As the industry faces driver shortages, Newhouse sees technology helping alleviate it.

“The driver is so important, you can’t let the technology lower the values that we need to bring to the drivers,” he said.

“Making the vehicles interesting will make people want to join this industry, which is a fantastic industry with fantastic opportunities for people to build careers. We need technology to bring new people into this industry because the importance of this industry to our country—to the world—is key, and the guys who do it today are superheroes,” he said.

Stephan Olsen  explained that trucking is the perfect environment to develop automated technologies, electrification technologies, and connected technologies.

“There’s a business case where the technology pays the customer back over time. So we see a lot of opportunities to excite the next generation of talent to come into the trucking industry,” Olsen said.

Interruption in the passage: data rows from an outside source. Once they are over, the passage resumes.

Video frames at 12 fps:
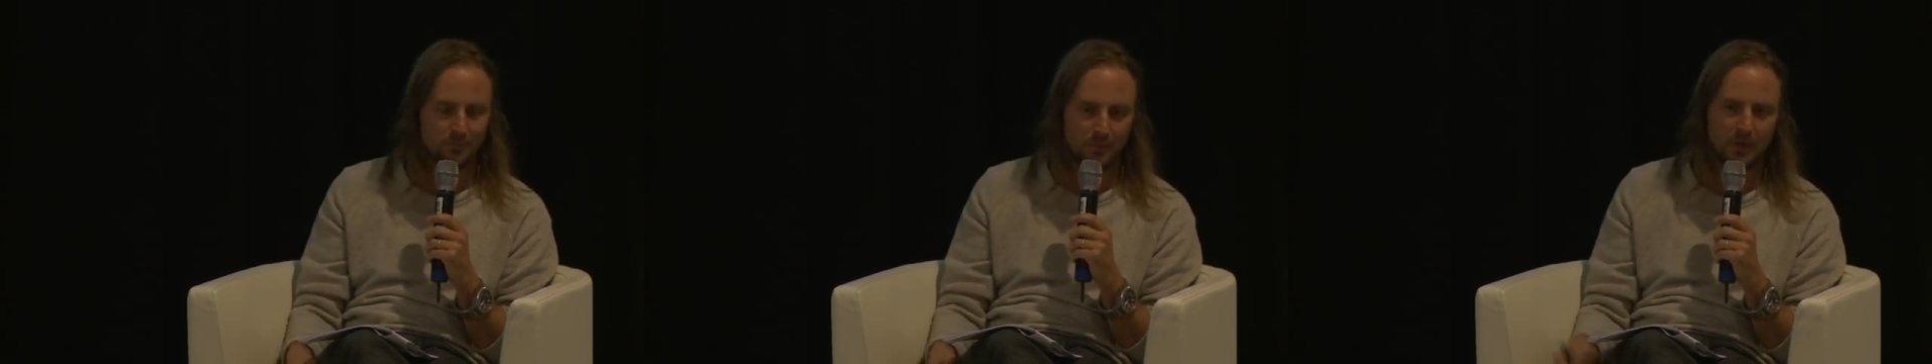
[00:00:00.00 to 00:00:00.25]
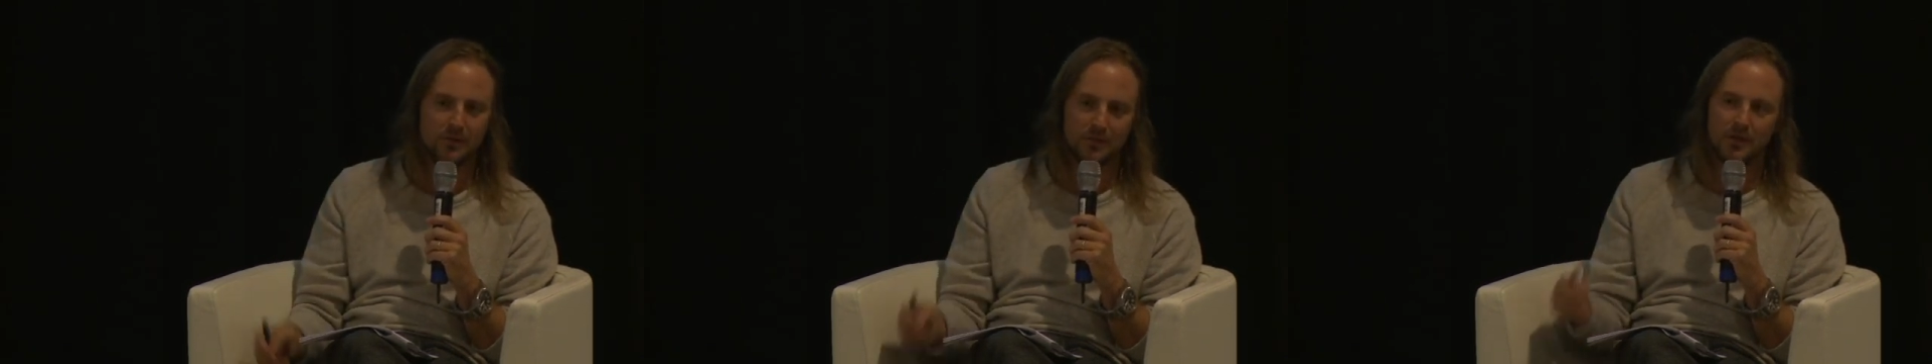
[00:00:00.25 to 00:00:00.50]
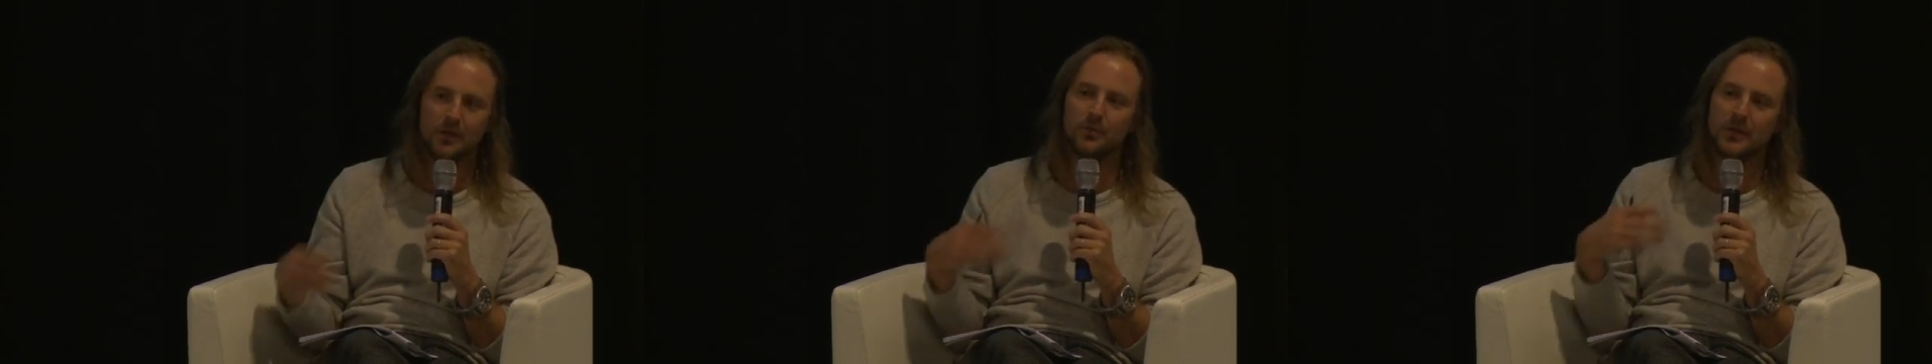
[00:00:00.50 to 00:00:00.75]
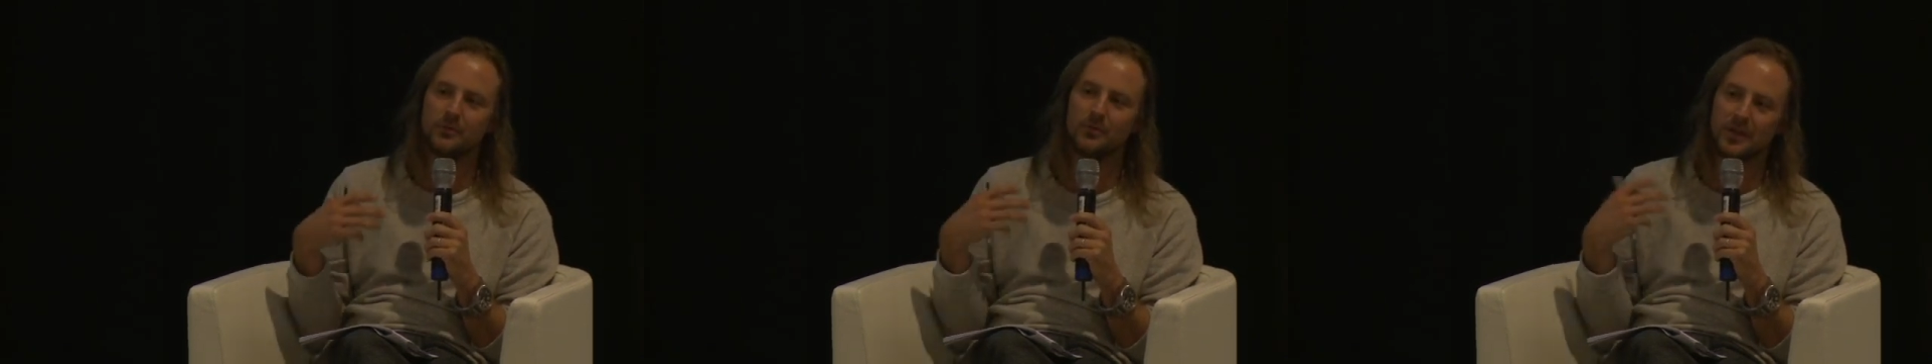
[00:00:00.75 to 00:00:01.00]
But
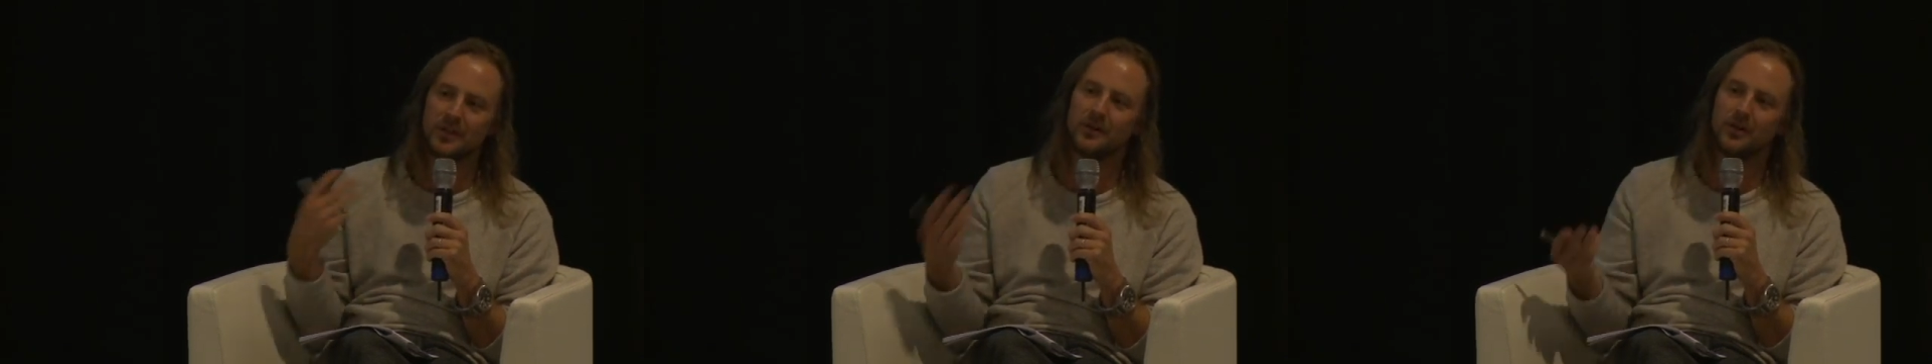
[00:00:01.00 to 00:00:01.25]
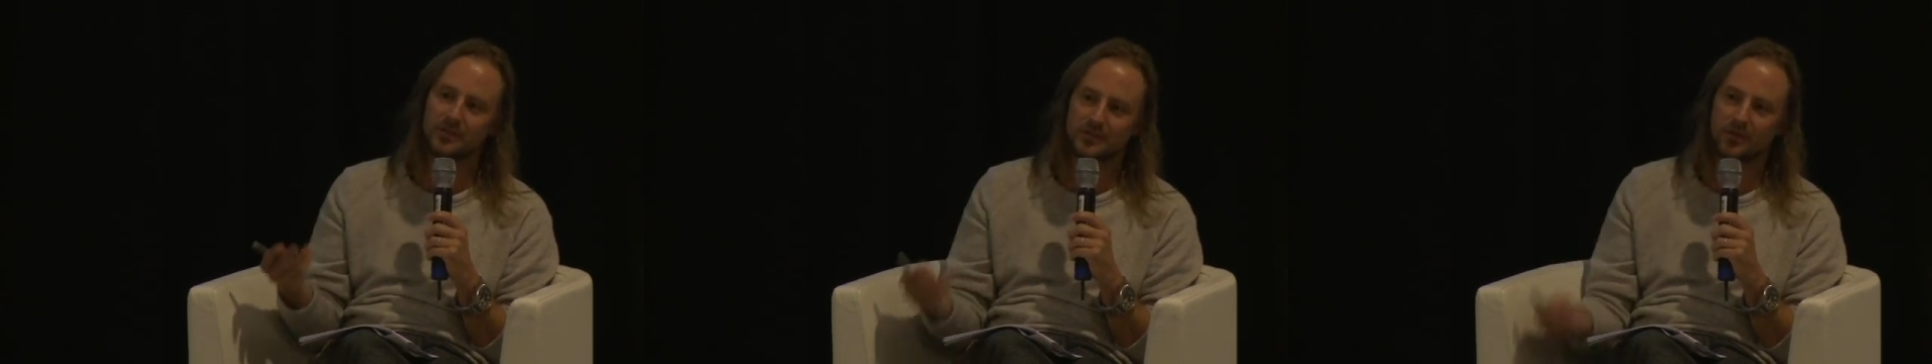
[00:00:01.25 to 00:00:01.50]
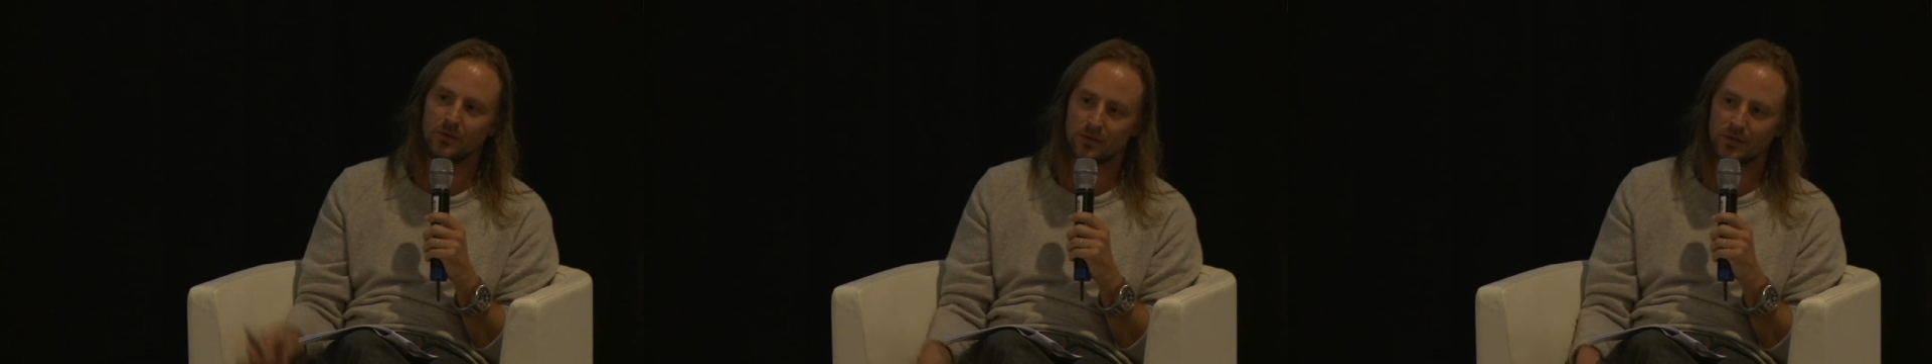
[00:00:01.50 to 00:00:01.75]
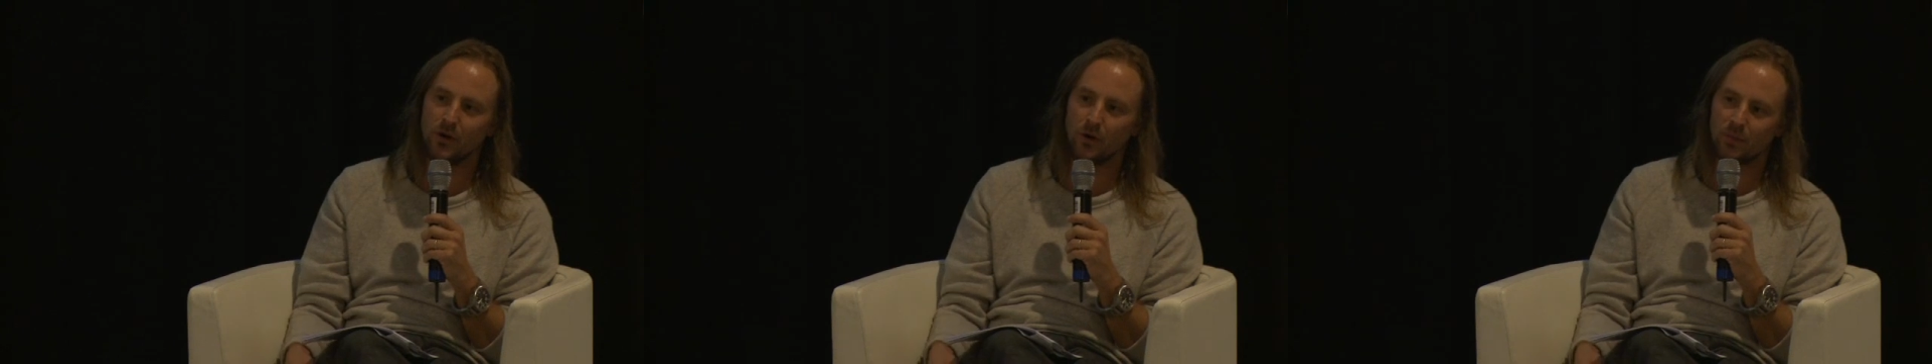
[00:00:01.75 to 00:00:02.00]
we did also
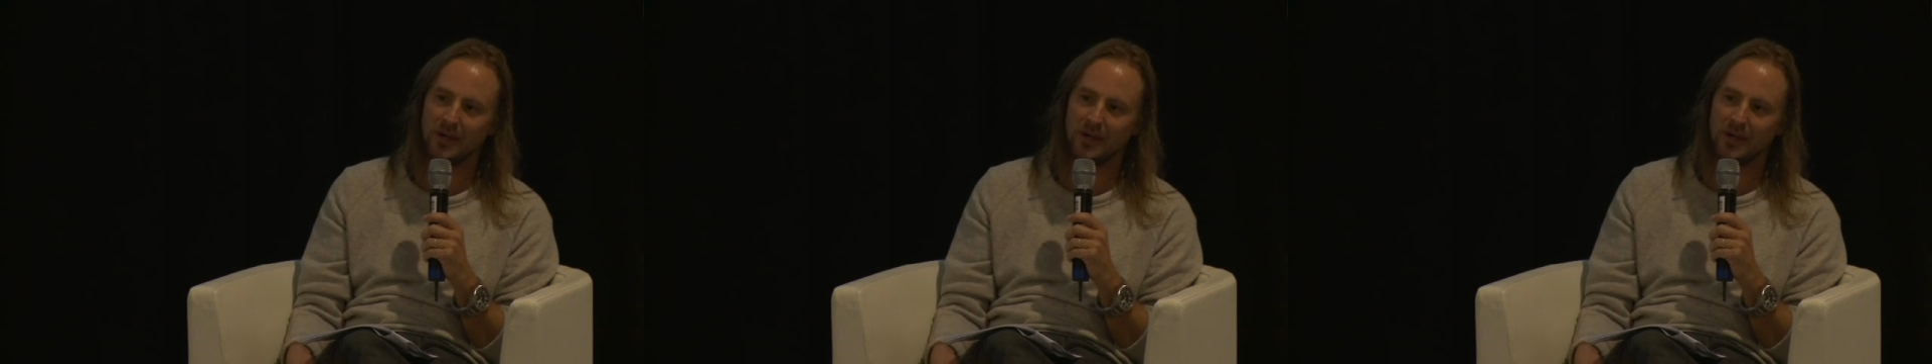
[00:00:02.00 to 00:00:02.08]
know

“We’ve been using CES as a platform to show the continued development of bringing technology to our customers, and Paccar also uses the show to continue its technology mission,” Olsen said.

“We take the opportunity to have business development discussions, to look at the latest, greatest sensors that we can bring into driver systems technology or automated driving,” he added.

” For instance, what advancements in battery management or charging solutions can we put into our next generation of electric vehicles to improve the efficiency range,” Olsen said.

“So we see opportunities like that daily here to see a lot of businesses and start ups who come to us to share what they have.”

Newhouse said a display at CES  also gives the global truck maker opportunities to interact with people outside of the truck industry.

“It’s important that the public understand that the trucking industry—Peterbilt, Paccar, and our customers—is always working for safety, efficiency, just a better environment,” he said.

“I’m not so sure that most people when they drive down the highway realise the technology we’re developing and our customers are investing in is to make sure it’s a safe vehicle,”  Newhouse concluded.